_WHAT IS NEEDED_. From the records below, print only the part that opens with the line containing "(0.60 s to 0.80 s)" and closes with the line containing "Word for word: un"; omit the pictures.

_INFORMATION_.

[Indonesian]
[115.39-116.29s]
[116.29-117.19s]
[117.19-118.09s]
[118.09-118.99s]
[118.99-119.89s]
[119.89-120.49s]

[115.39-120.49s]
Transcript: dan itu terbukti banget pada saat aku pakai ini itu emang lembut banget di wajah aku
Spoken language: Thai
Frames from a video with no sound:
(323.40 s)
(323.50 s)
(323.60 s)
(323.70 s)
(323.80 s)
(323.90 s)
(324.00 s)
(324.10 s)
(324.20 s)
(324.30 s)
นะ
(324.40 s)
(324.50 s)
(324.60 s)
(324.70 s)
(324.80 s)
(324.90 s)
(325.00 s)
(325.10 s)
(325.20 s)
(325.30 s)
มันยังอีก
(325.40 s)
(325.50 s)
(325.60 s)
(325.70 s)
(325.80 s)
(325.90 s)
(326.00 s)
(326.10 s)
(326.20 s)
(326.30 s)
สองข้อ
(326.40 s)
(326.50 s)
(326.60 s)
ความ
==
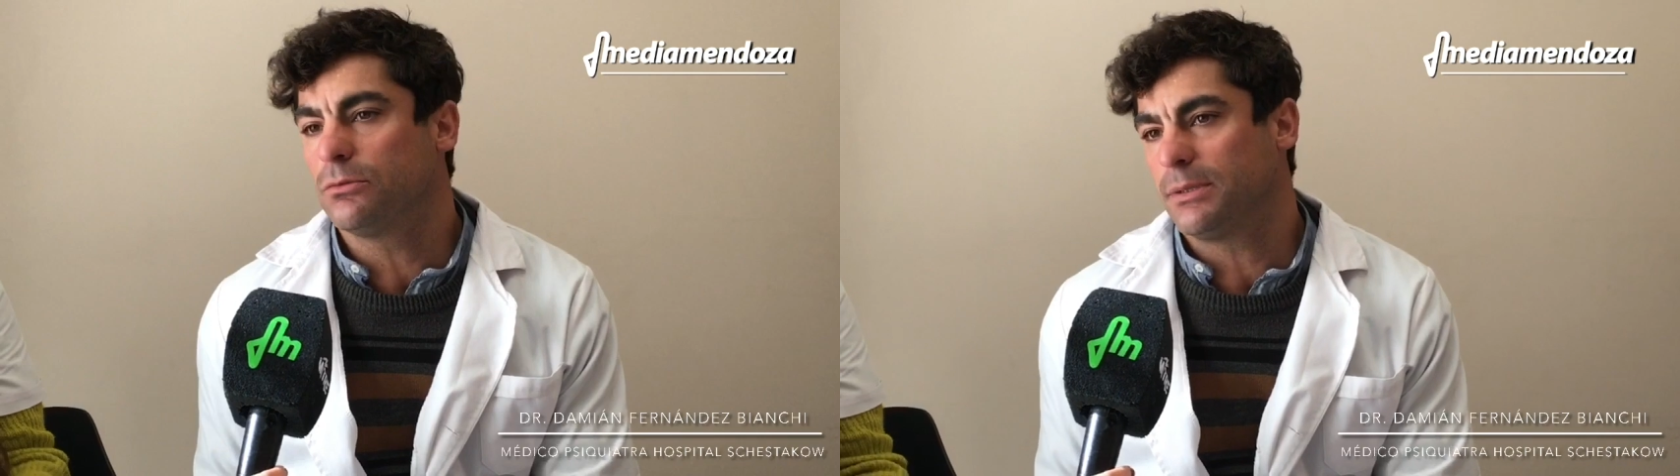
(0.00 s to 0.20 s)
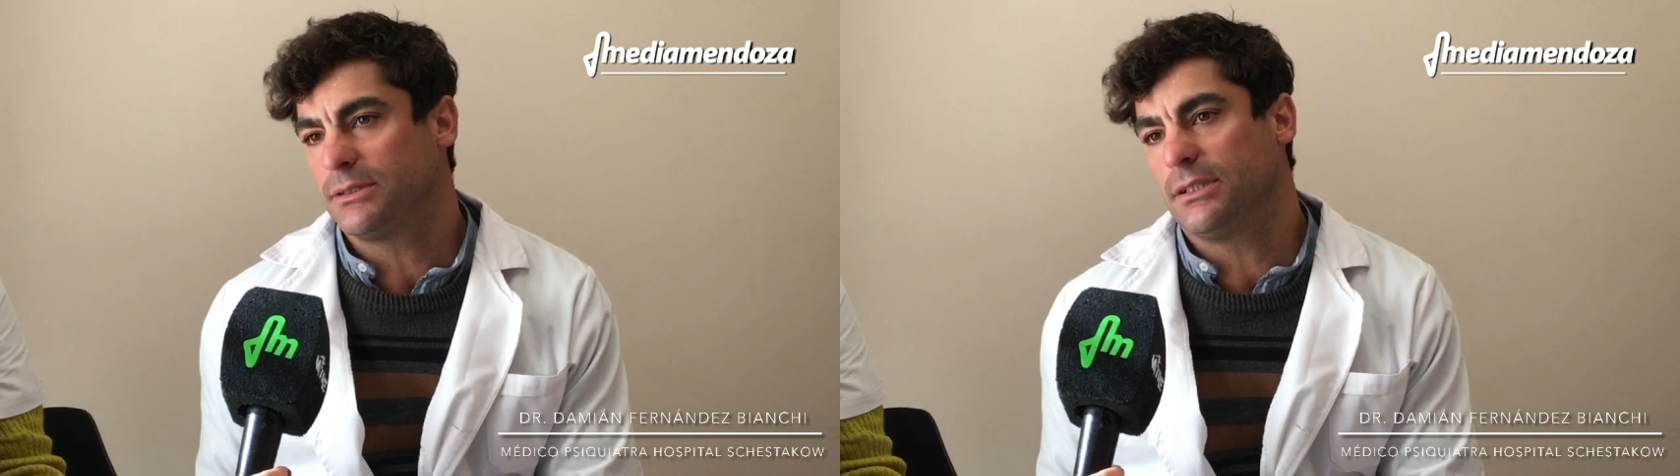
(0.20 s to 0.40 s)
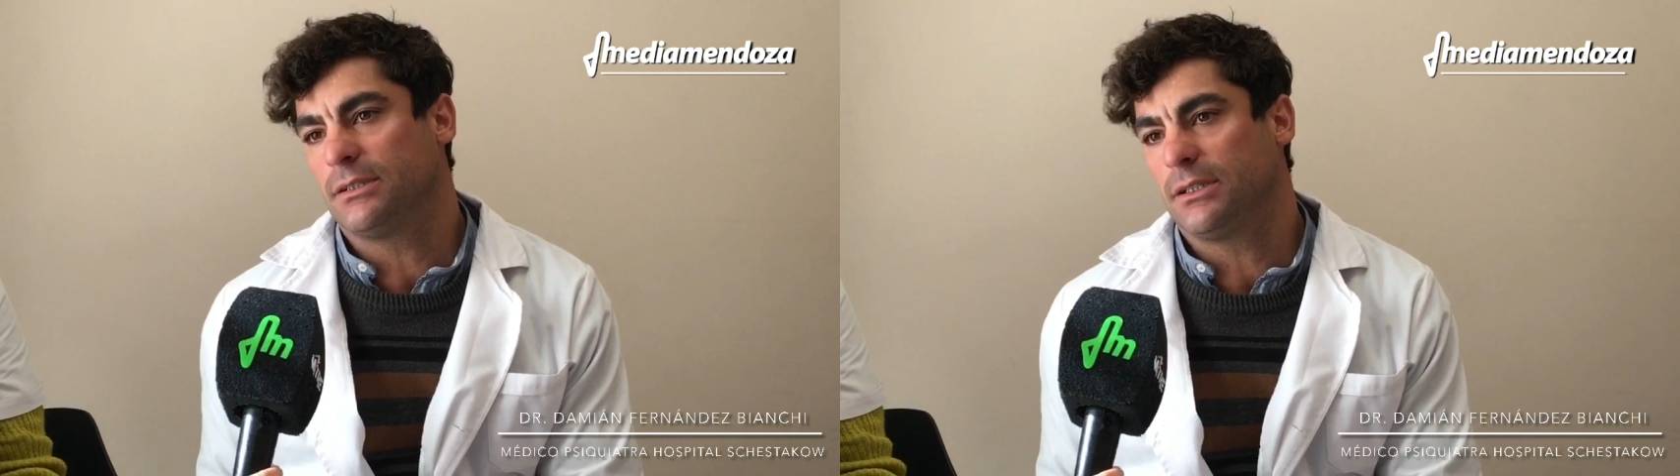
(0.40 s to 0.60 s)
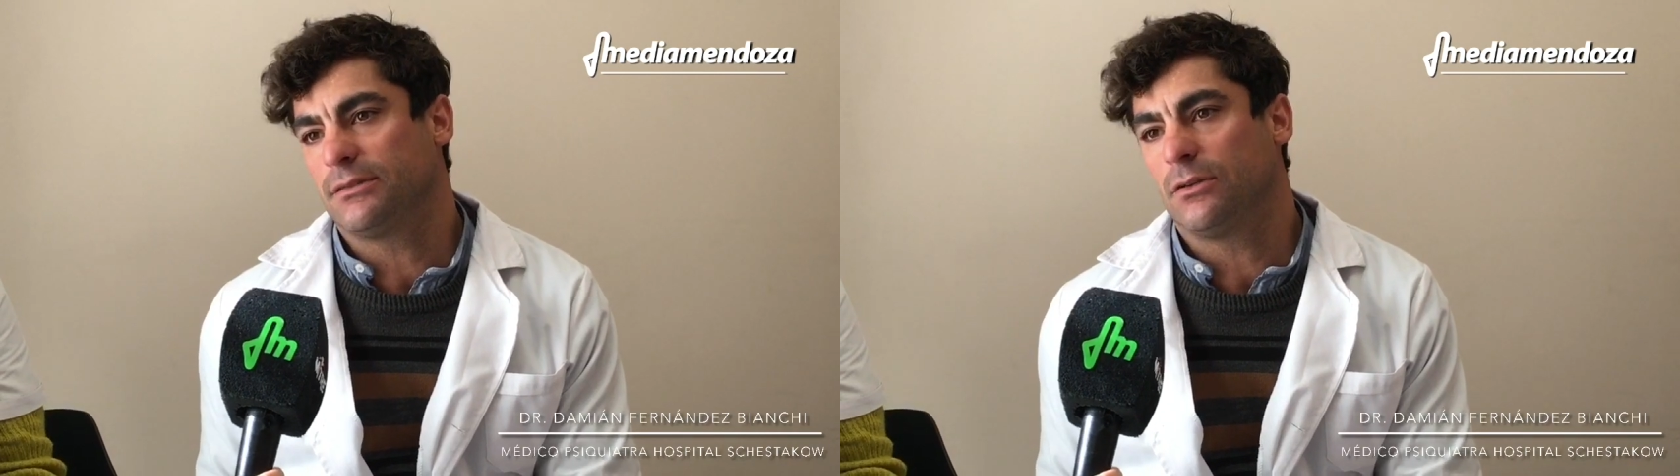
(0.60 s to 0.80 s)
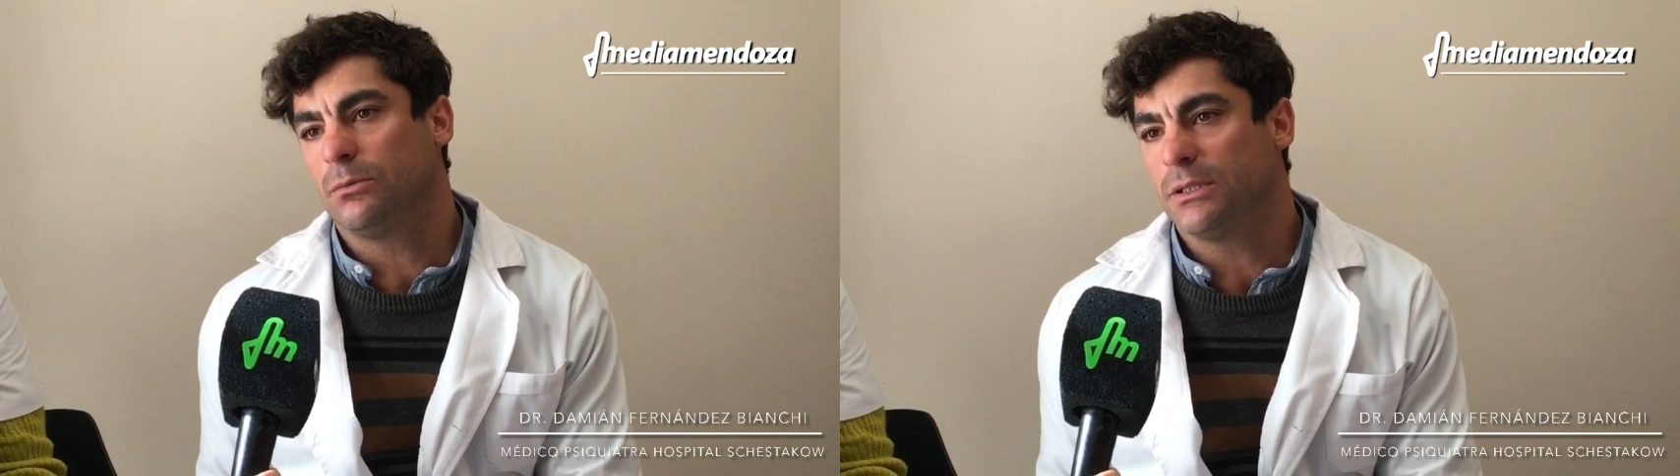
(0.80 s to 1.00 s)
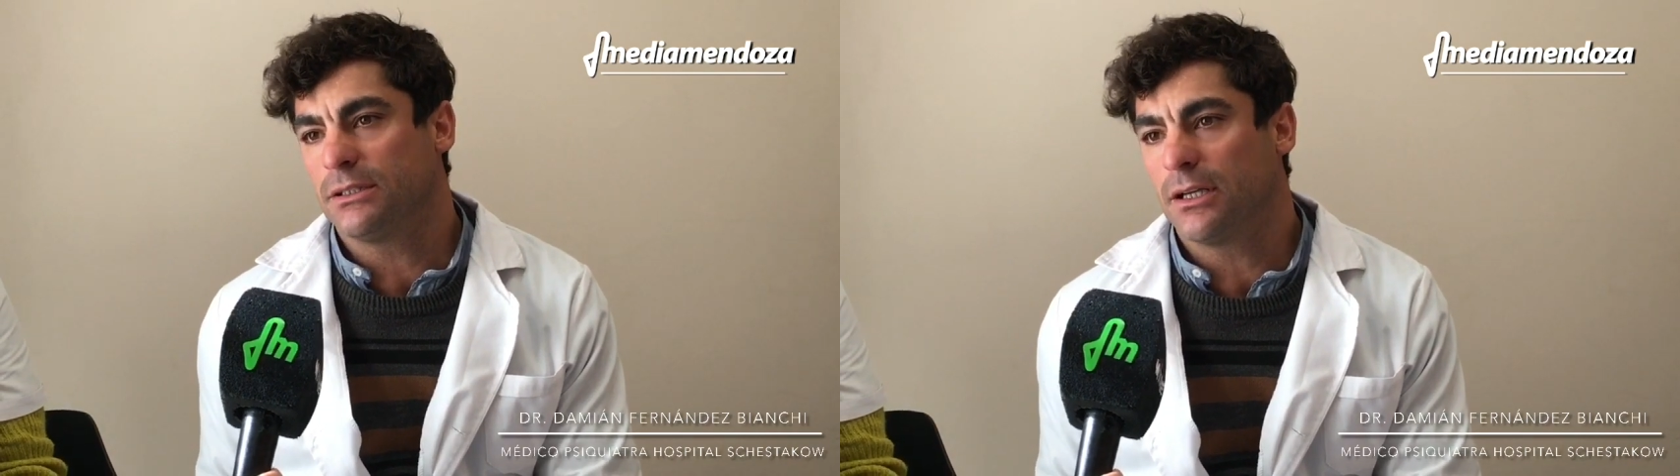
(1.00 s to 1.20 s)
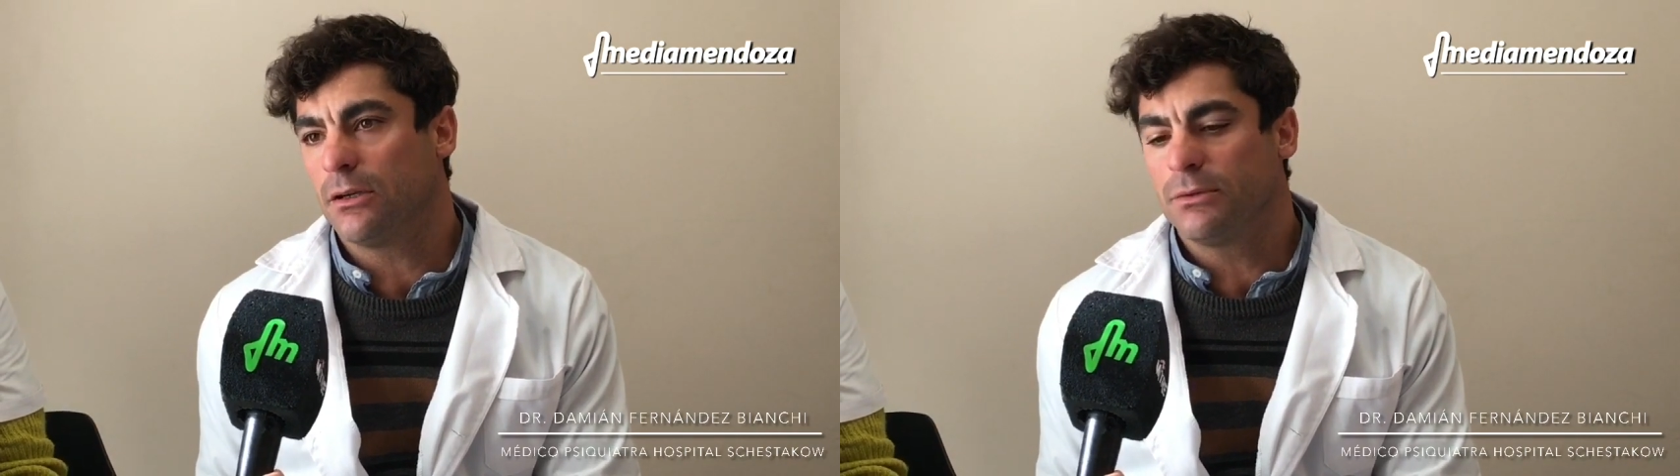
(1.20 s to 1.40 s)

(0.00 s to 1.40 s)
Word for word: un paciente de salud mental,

_RESPONSE TO THE EXERCISE_.
(0.60 s to 0.80 s)
(0.80 s to 1.00 s)
(1.00 s to 1.20 s)
(1.20 s to 1.40 s)

(0.00 s to 1.40 s)
Word for word: un paciente de salud mental,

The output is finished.